Spanish

Nested
New Subversion repository for Spanish
User: ubanov
Date: 11/27/2008 6:09 pm
Views: 12202
Rating: 16

Ken has created a Subversion repository instance for Spanish in the following directory.

http://www.dev.voxforge.org/svn/es/

And at the end I have got upload all the files that I have in my training directory.

The directory has training for HTK/Julian with all the voices that voxforge have for spanish.

I have described some things about speech recognition softwares and the training process in my blog (it's writen in spanish) (http://ubanov.wordpress.com/2008/11/28/reconocimiento-de-voz-en-castellano/).

 

Spanish dictionary has some unreadable characters
User: ralfherzog
Date: 11/28/2008 8:27 am
Views: 117
Rating: 16

Hello ubanov! Hello everyone!

It is great that you write about speech recognition software in your blog.

I just took a look into the spanish pronounciation dictionary. On my computer (Win XP, Firefox) there are some unreadable characters. We have similar problems with the german language when it comes to characters like "ä, ö, ü, ß". 

The special characters of the Spanish language may be displayed correctly on your own personal computer.  But please keep in mind that other people like me may experience problems with the special characters. Probably you know about this problem.

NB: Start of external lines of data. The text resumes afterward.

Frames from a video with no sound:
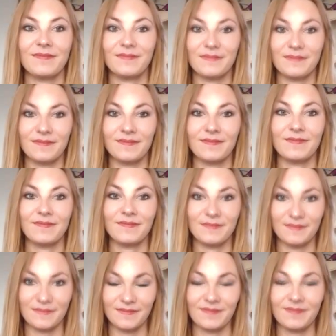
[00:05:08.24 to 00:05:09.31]

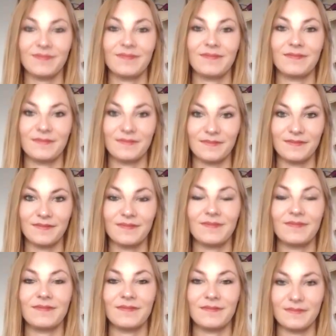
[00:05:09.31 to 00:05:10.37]

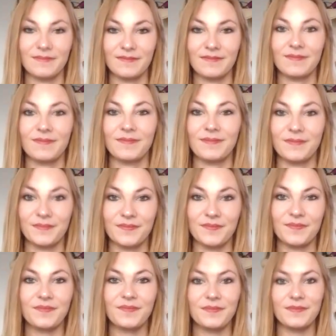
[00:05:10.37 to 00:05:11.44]

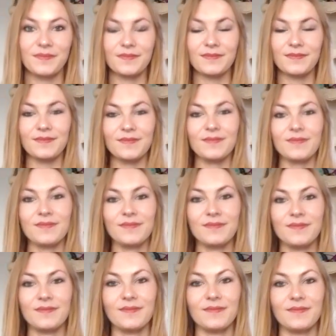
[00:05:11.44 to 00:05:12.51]

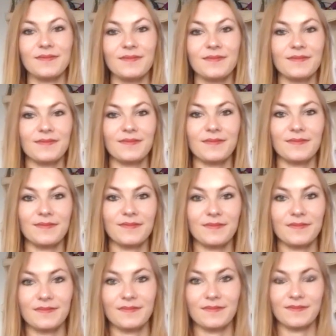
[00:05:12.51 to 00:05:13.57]

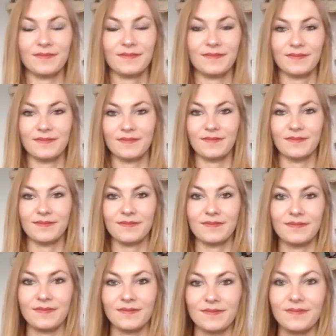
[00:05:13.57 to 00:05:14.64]

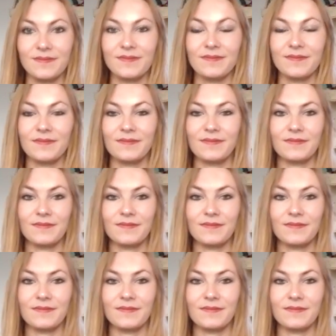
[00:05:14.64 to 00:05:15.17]
[no speech]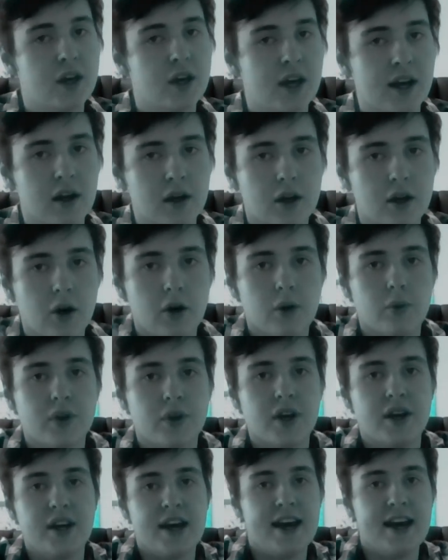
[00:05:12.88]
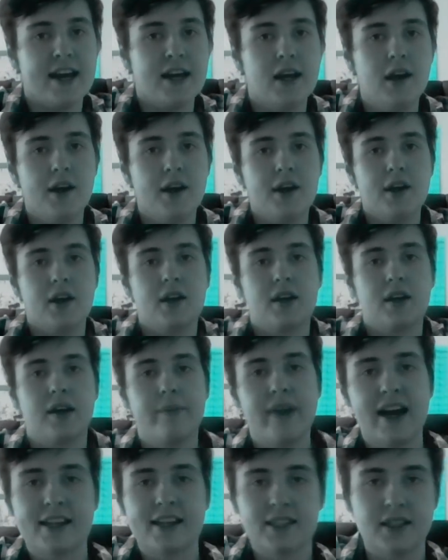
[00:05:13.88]
go on with her day,
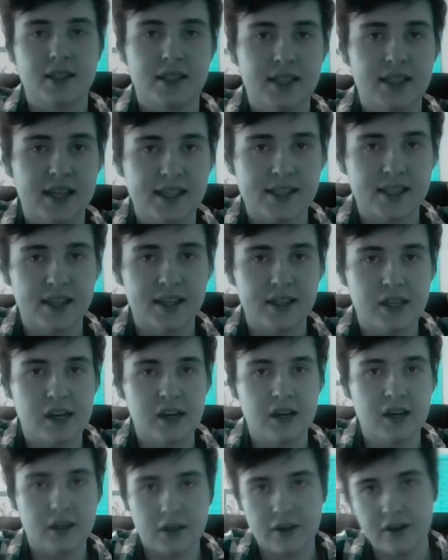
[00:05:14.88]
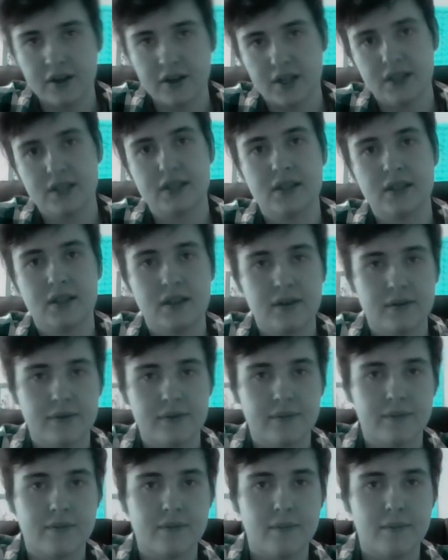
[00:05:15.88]
get back to the test center, and just
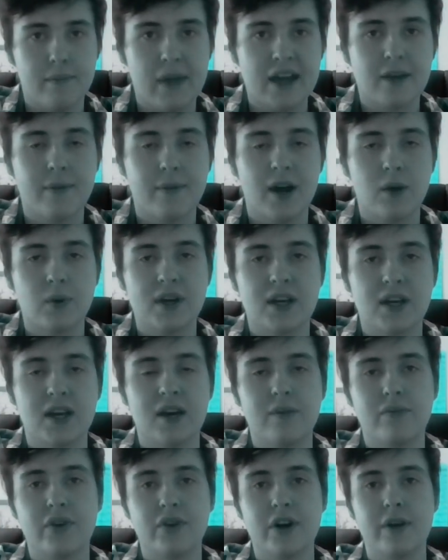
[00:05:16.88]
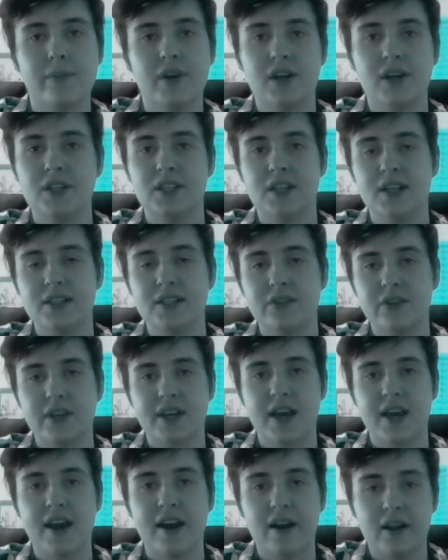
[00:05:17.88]
make my weekend pretty much. She doesn't really
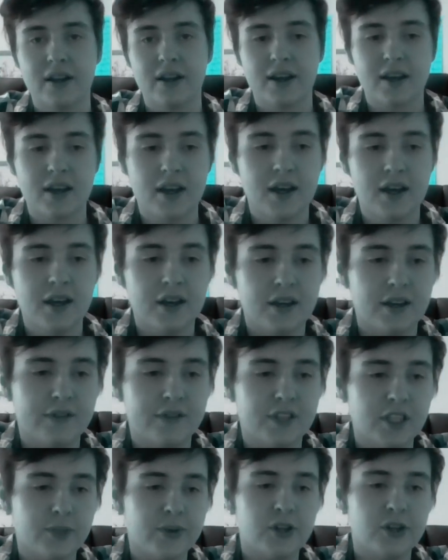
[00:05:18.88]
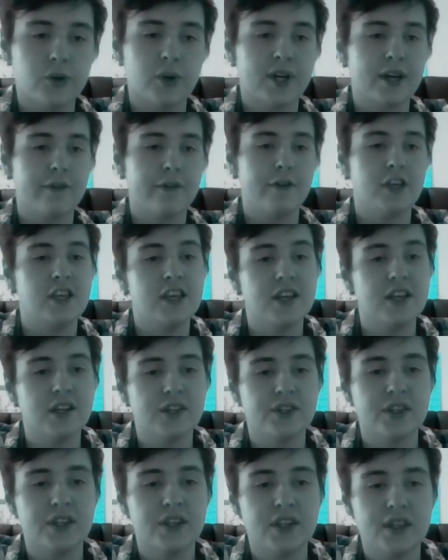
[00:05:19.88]
care. Like, if she's been doing it for
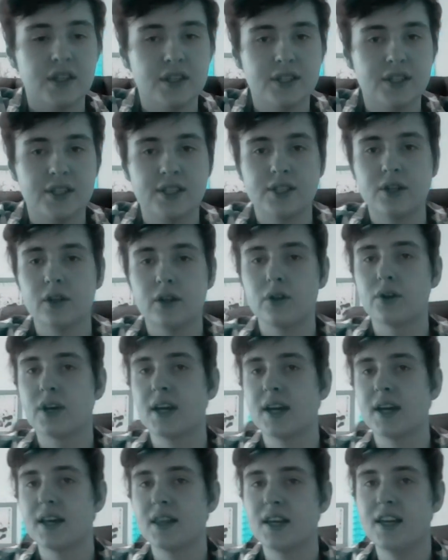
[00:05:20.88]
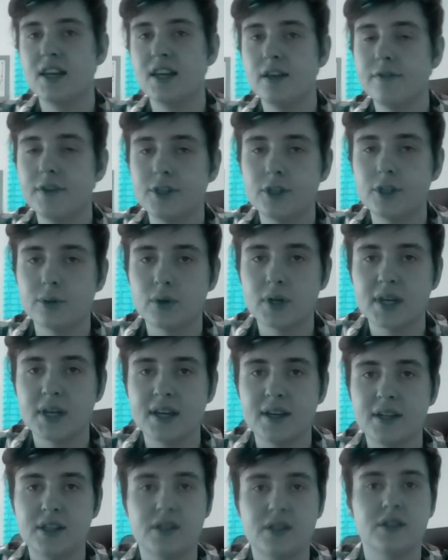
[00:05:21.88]
years and years, she's not looking at the individual
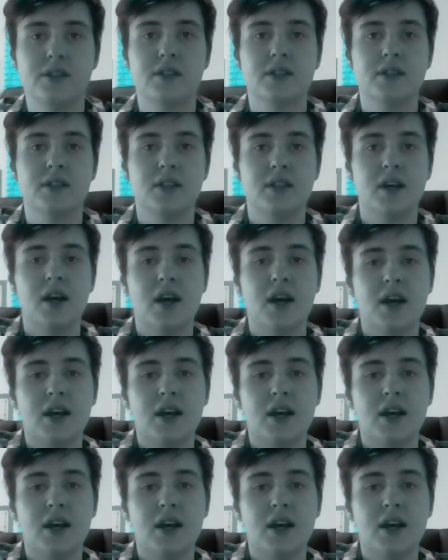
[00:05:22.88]
kid. She's just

If not, please read this article.

Greetings, Ralf

Re: Spanish dictionary has some unreadable characters
User: kmaclean
Date: 11/28/2008 9:40 am
Views: 356
Rating: 15

Hi Ralf,

>On my computer (Win XP, Firefox) there are some unreadable characters.

I think this might be a problem with Subversion's web front-end, because Trac displays the exact same file correctly: voxforge_lexicon_spanish

 

There must be a default setting in Subversion somewhere that I need to change...

Ken

Re: Spanish dictionary has some unreadable characters
User: kmaclean
Date: 11/28/2008 10:26 am
Views: 137
Rating: 16

Hi Ralf,

I guess I spoke too soon, as you indicated, there is a problem with displaying the characters in voxforge_lexicon_spanish (the prompts file also has the same problem - see ticket #441 for details).  I think it is because it uses ISO-8859-1 rather than UTF-8 encoding. 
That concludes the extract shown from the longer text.